The researchers note that, overall, personalized nutrition therapy is effective for weight and fat loss in people with prediabetes who also have obesity or are overweight. However, they add, “Enabling participants to observe the immediate effects of dietary changes on their blood glucose levels enhanced compliance and the intervention’s effectiveness. Furthermore, utilizing CGMs as a behavior modification tool minimized unnecessary dietary restrictions.” Those with access to CGM data also had more dietary flexibility, which the researchers say could be another reason for the increased compliance in the treatment group.

Why it Matters

To their knowledge, the researchers say that their study is the first to evaluate personalized nutrition therapy in conjunction with CGM as an intervention to improve weight and body composition in people with these conditions.

The study authors point to several previous studies linking obesity and metabolic dysfunction. Increased fat mass is associated with worsening cardiometabolic risk factors, such as blood pressure, lipids, and insulin resistance, for example. Additionally, a higher body fat percentage is linked to less time spent in range (of healthy blood sugar levels) on CGM data for people with Type 2 diabetes. In people with prediabetes, higher fat levels correlate with higher glucose levels and hemoglobin A1C (HbA1c), a measure of average glucose levels over the last three months. Therefore, improving body composition by reducing fat mass may improve metabolic health.

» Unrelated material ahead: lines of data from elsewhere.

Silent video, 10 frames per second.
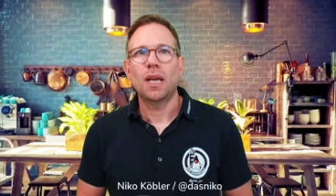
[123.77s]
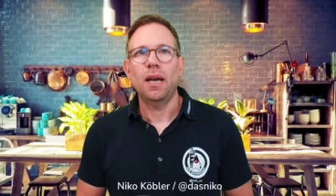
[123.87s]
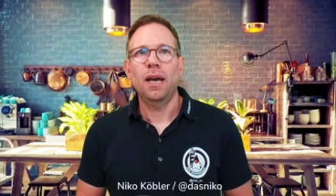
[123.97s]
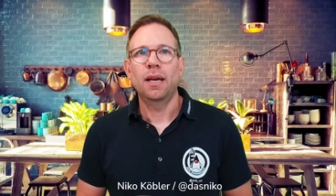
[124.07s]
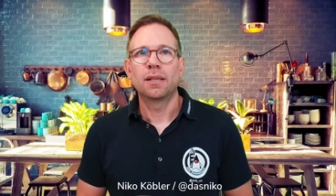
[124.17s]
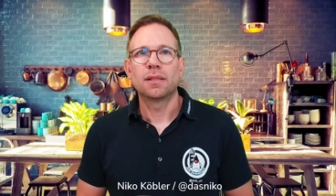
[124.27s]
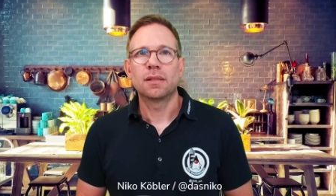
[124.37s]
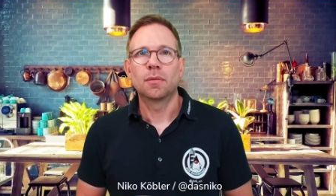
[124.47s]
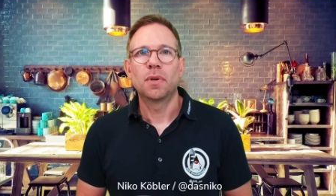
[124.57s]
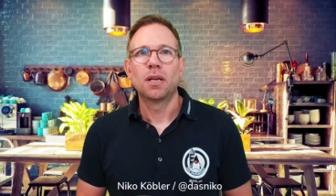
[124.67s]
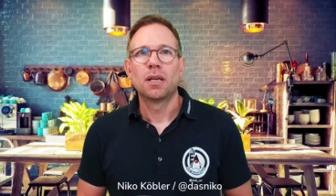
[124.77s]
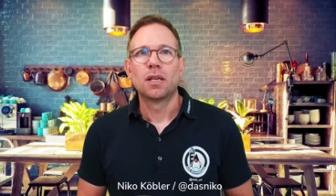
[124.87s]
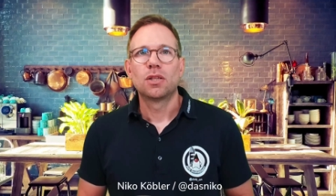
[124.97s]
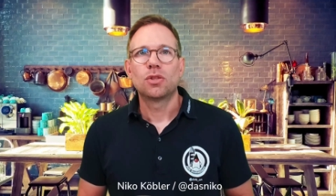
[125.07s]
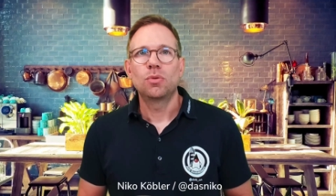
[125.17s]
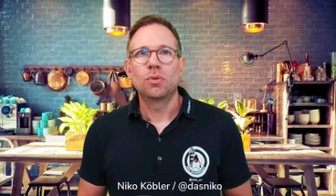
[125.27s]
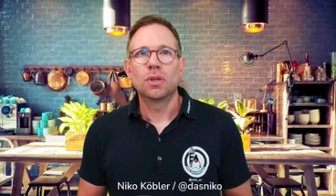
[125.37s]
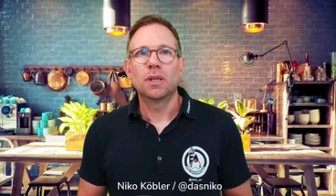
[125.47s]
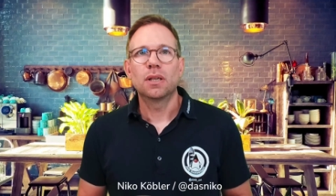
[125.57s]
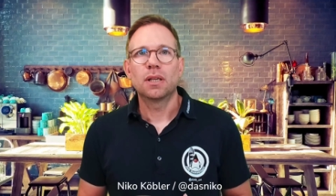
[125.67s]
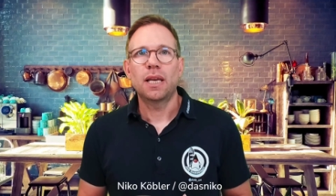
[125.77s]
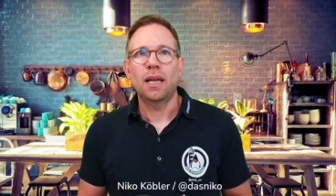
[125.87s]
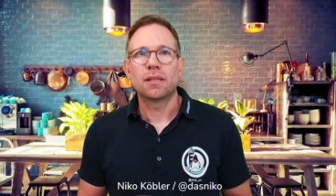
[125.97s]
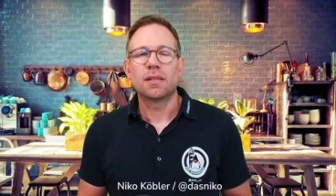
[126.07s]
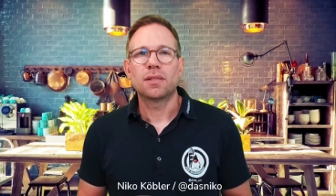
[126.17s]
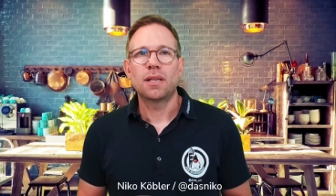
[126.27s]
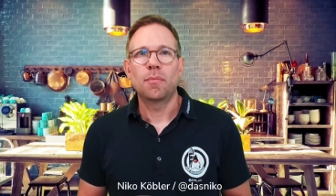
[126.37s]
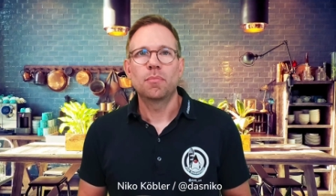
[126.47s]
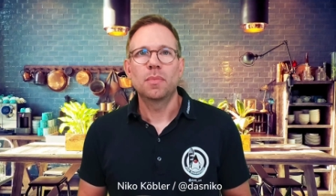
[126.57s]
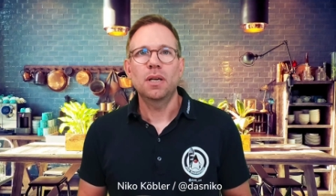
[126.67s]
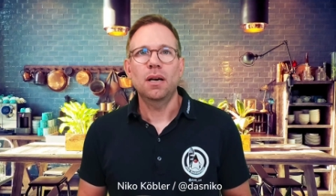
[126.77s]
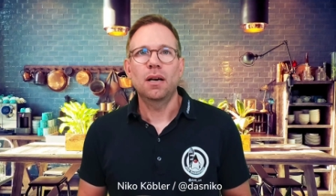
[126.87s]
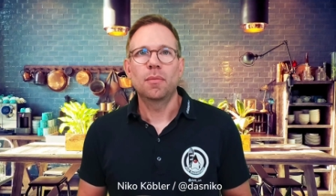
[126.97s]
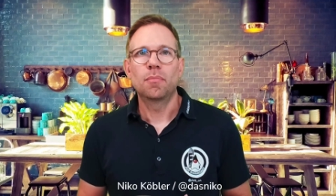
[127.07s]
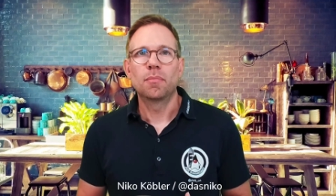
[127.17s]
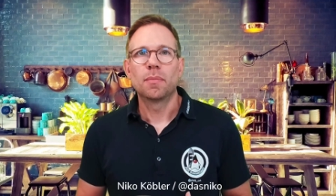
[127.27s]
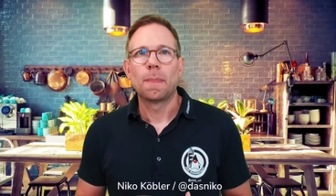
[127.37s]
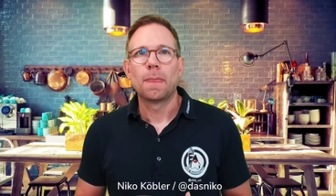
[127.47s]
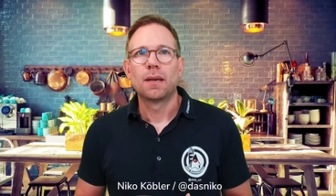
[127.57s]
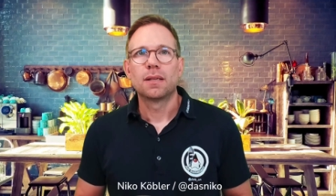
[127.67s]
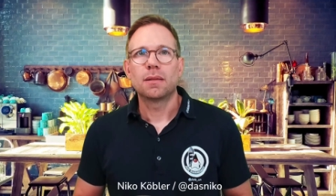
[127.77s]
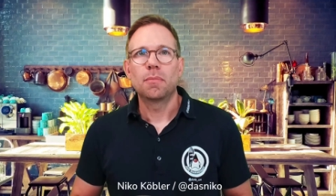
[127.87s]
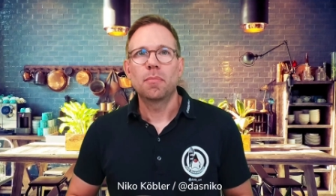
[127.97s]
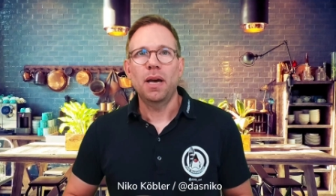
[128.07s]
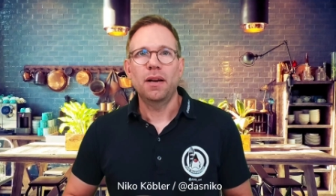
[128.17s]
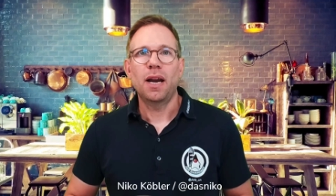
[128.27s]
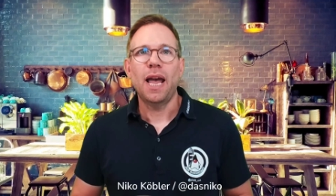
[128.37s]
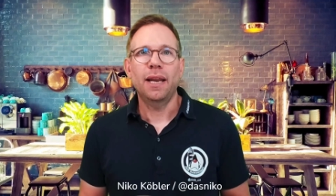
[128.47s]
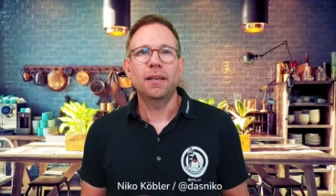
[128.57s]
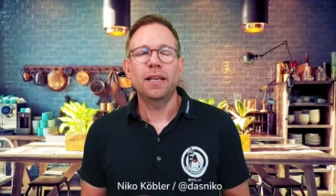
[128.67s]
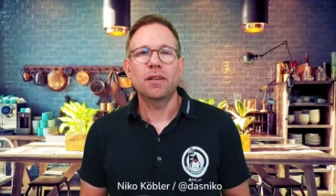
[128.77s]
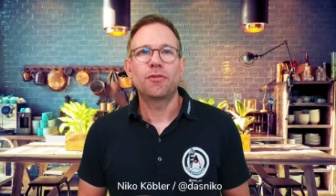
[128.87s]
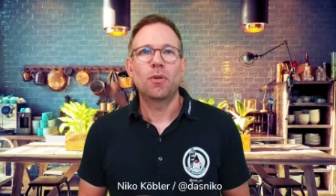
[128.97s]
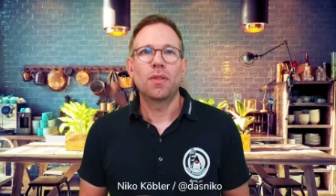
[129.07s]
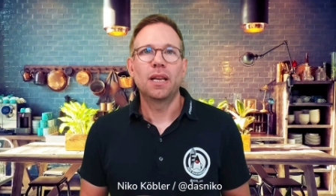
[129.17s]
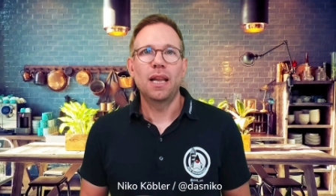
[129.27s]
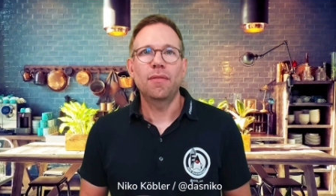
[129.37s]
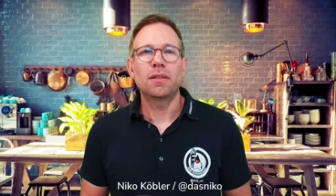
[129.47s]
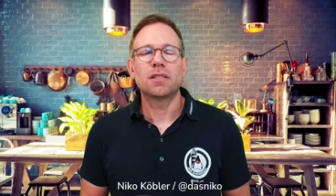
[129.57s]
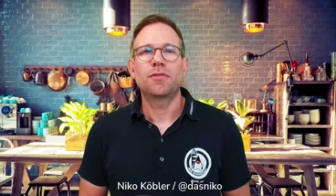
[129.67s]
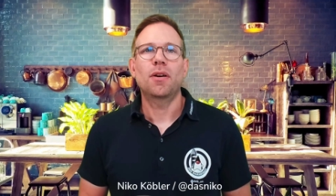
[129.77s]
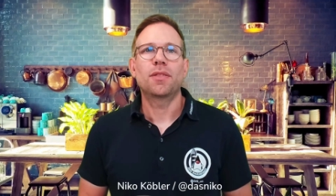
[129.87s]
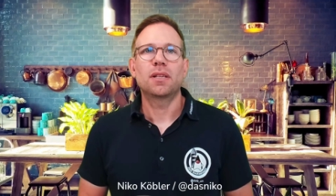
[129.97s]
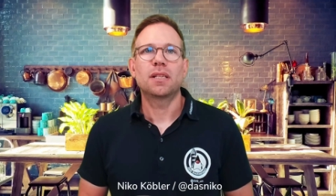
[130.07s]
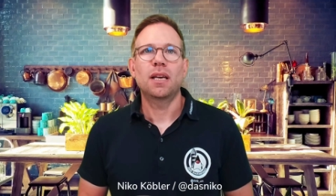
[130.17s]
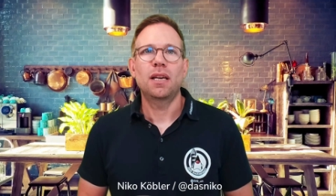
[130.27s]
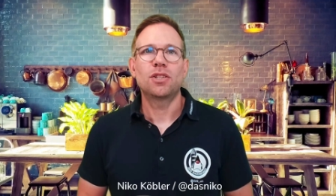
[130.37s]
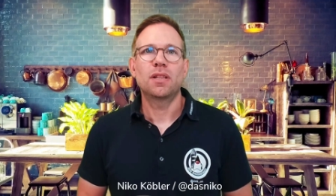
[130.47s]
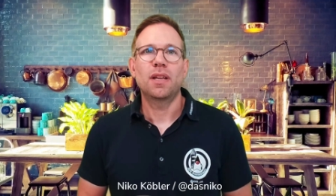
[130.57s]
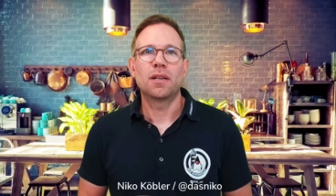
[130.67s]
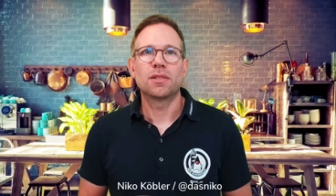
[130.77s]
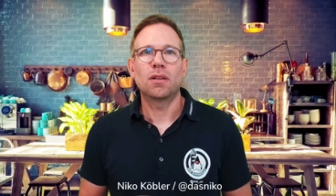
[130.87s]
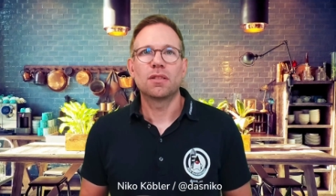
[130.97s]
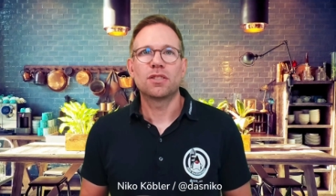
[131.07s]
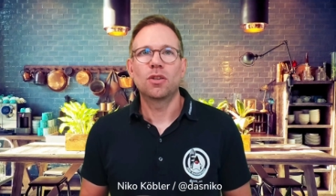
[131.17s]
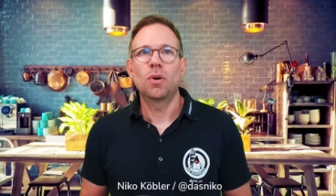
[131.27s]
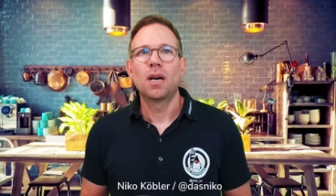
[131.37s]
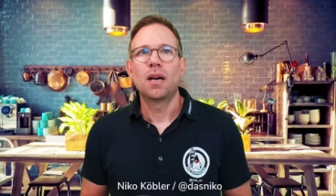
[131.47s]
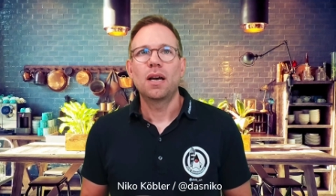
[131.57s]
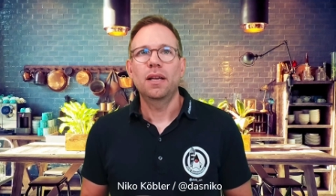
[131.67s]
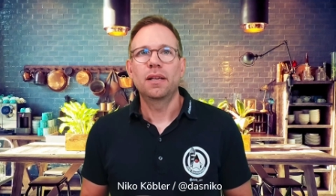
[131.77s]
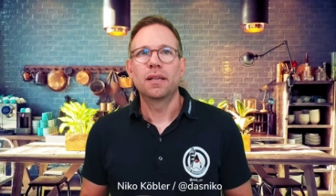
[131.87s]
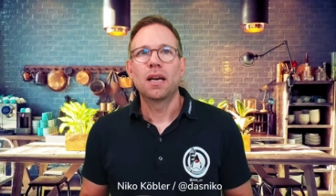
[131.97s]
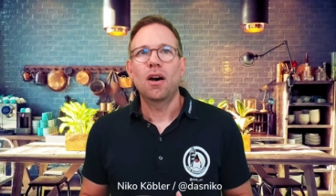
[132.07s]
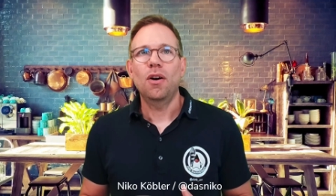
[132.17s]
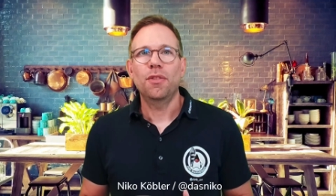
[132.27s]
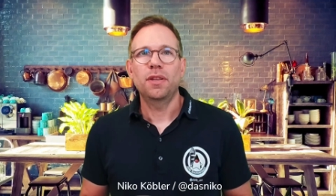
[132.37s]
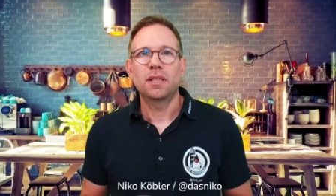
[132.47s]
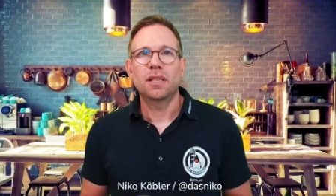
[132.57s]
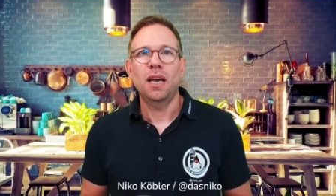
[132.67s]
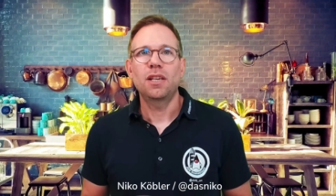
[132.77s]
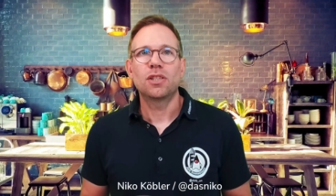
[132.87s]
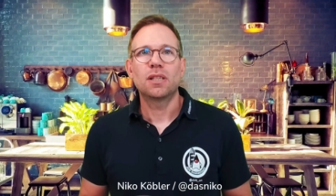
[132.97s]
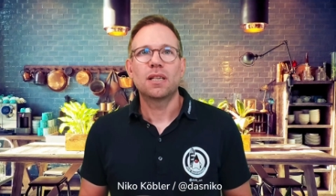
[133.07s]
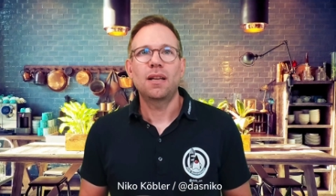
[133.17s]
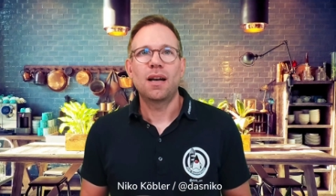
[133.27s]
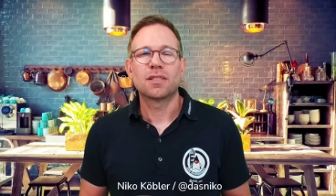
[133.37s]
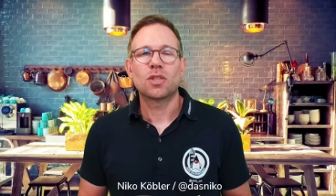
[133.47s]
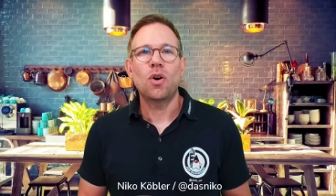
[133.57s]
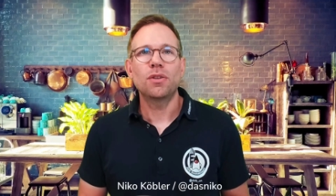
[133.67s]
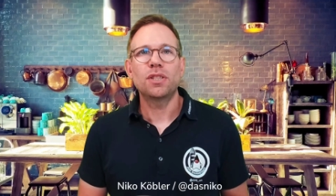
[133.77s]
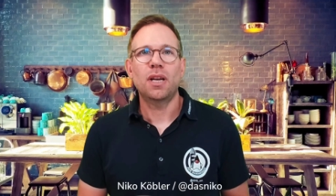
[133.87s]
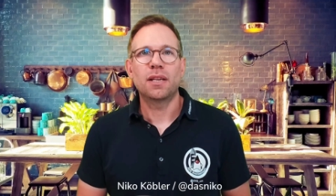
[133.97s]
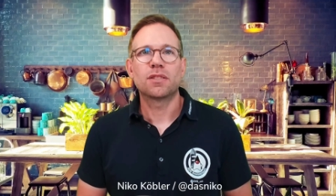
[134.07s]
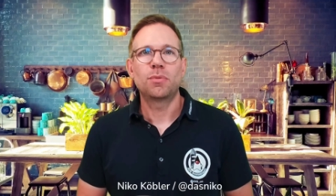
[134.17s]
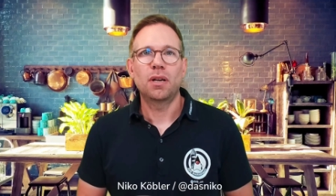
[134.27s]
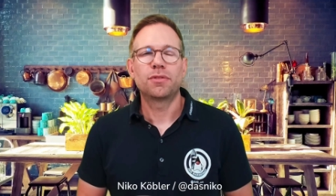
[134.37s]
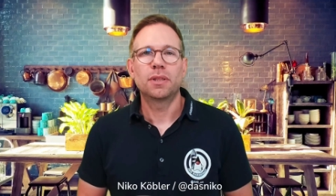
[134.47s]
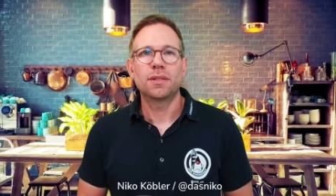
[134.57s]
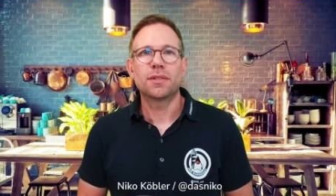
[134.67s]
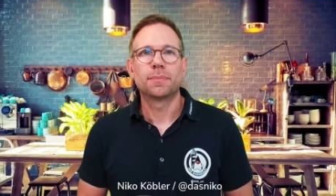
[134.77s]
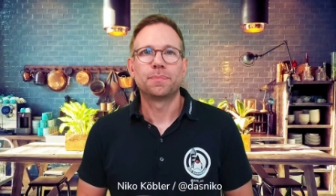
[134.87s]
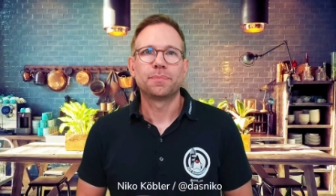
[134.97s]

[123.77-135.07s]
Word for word: And to get some better handling for the levels of authentication, there is also an authentication class context reference,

For people 45 and older who have prediabetes, the 10-year risk of progressing to Type 2 diabetes ranges from about 10% to nearly 25%, according to a prospective population-based Rotterdam Study in the Netherlands. However, the lifetime risk of progressing ranges from about 50% to 80%.

Yet, even with this risk, research shows that prediabetes is vastly underdiagnosed in the United States and often goes untreated. About 80% to 90% of people with prediabetes don’t know they have it. One study found that out of more than 13,000 patients screened correctly and eligible for a prediabetes diagnosis, none received treatment in line with U.S. Preventive Services Task Force’s (USPSTF) guidelines.

Type 2 diabetes increases one’s risk for significant health issues and early death. Having prediabetes also increases the risk of stroke, heart disease, and Alzheimer’s. And studies find prediabetes is associated with higher healthcare costs.

CGM is a tool most used by people with diabetes. However, this study demonstrates that access to real-time blood sugar data can help people with prediabetes improve their metabolic health and that guidance on using that data can improve weight and body composition.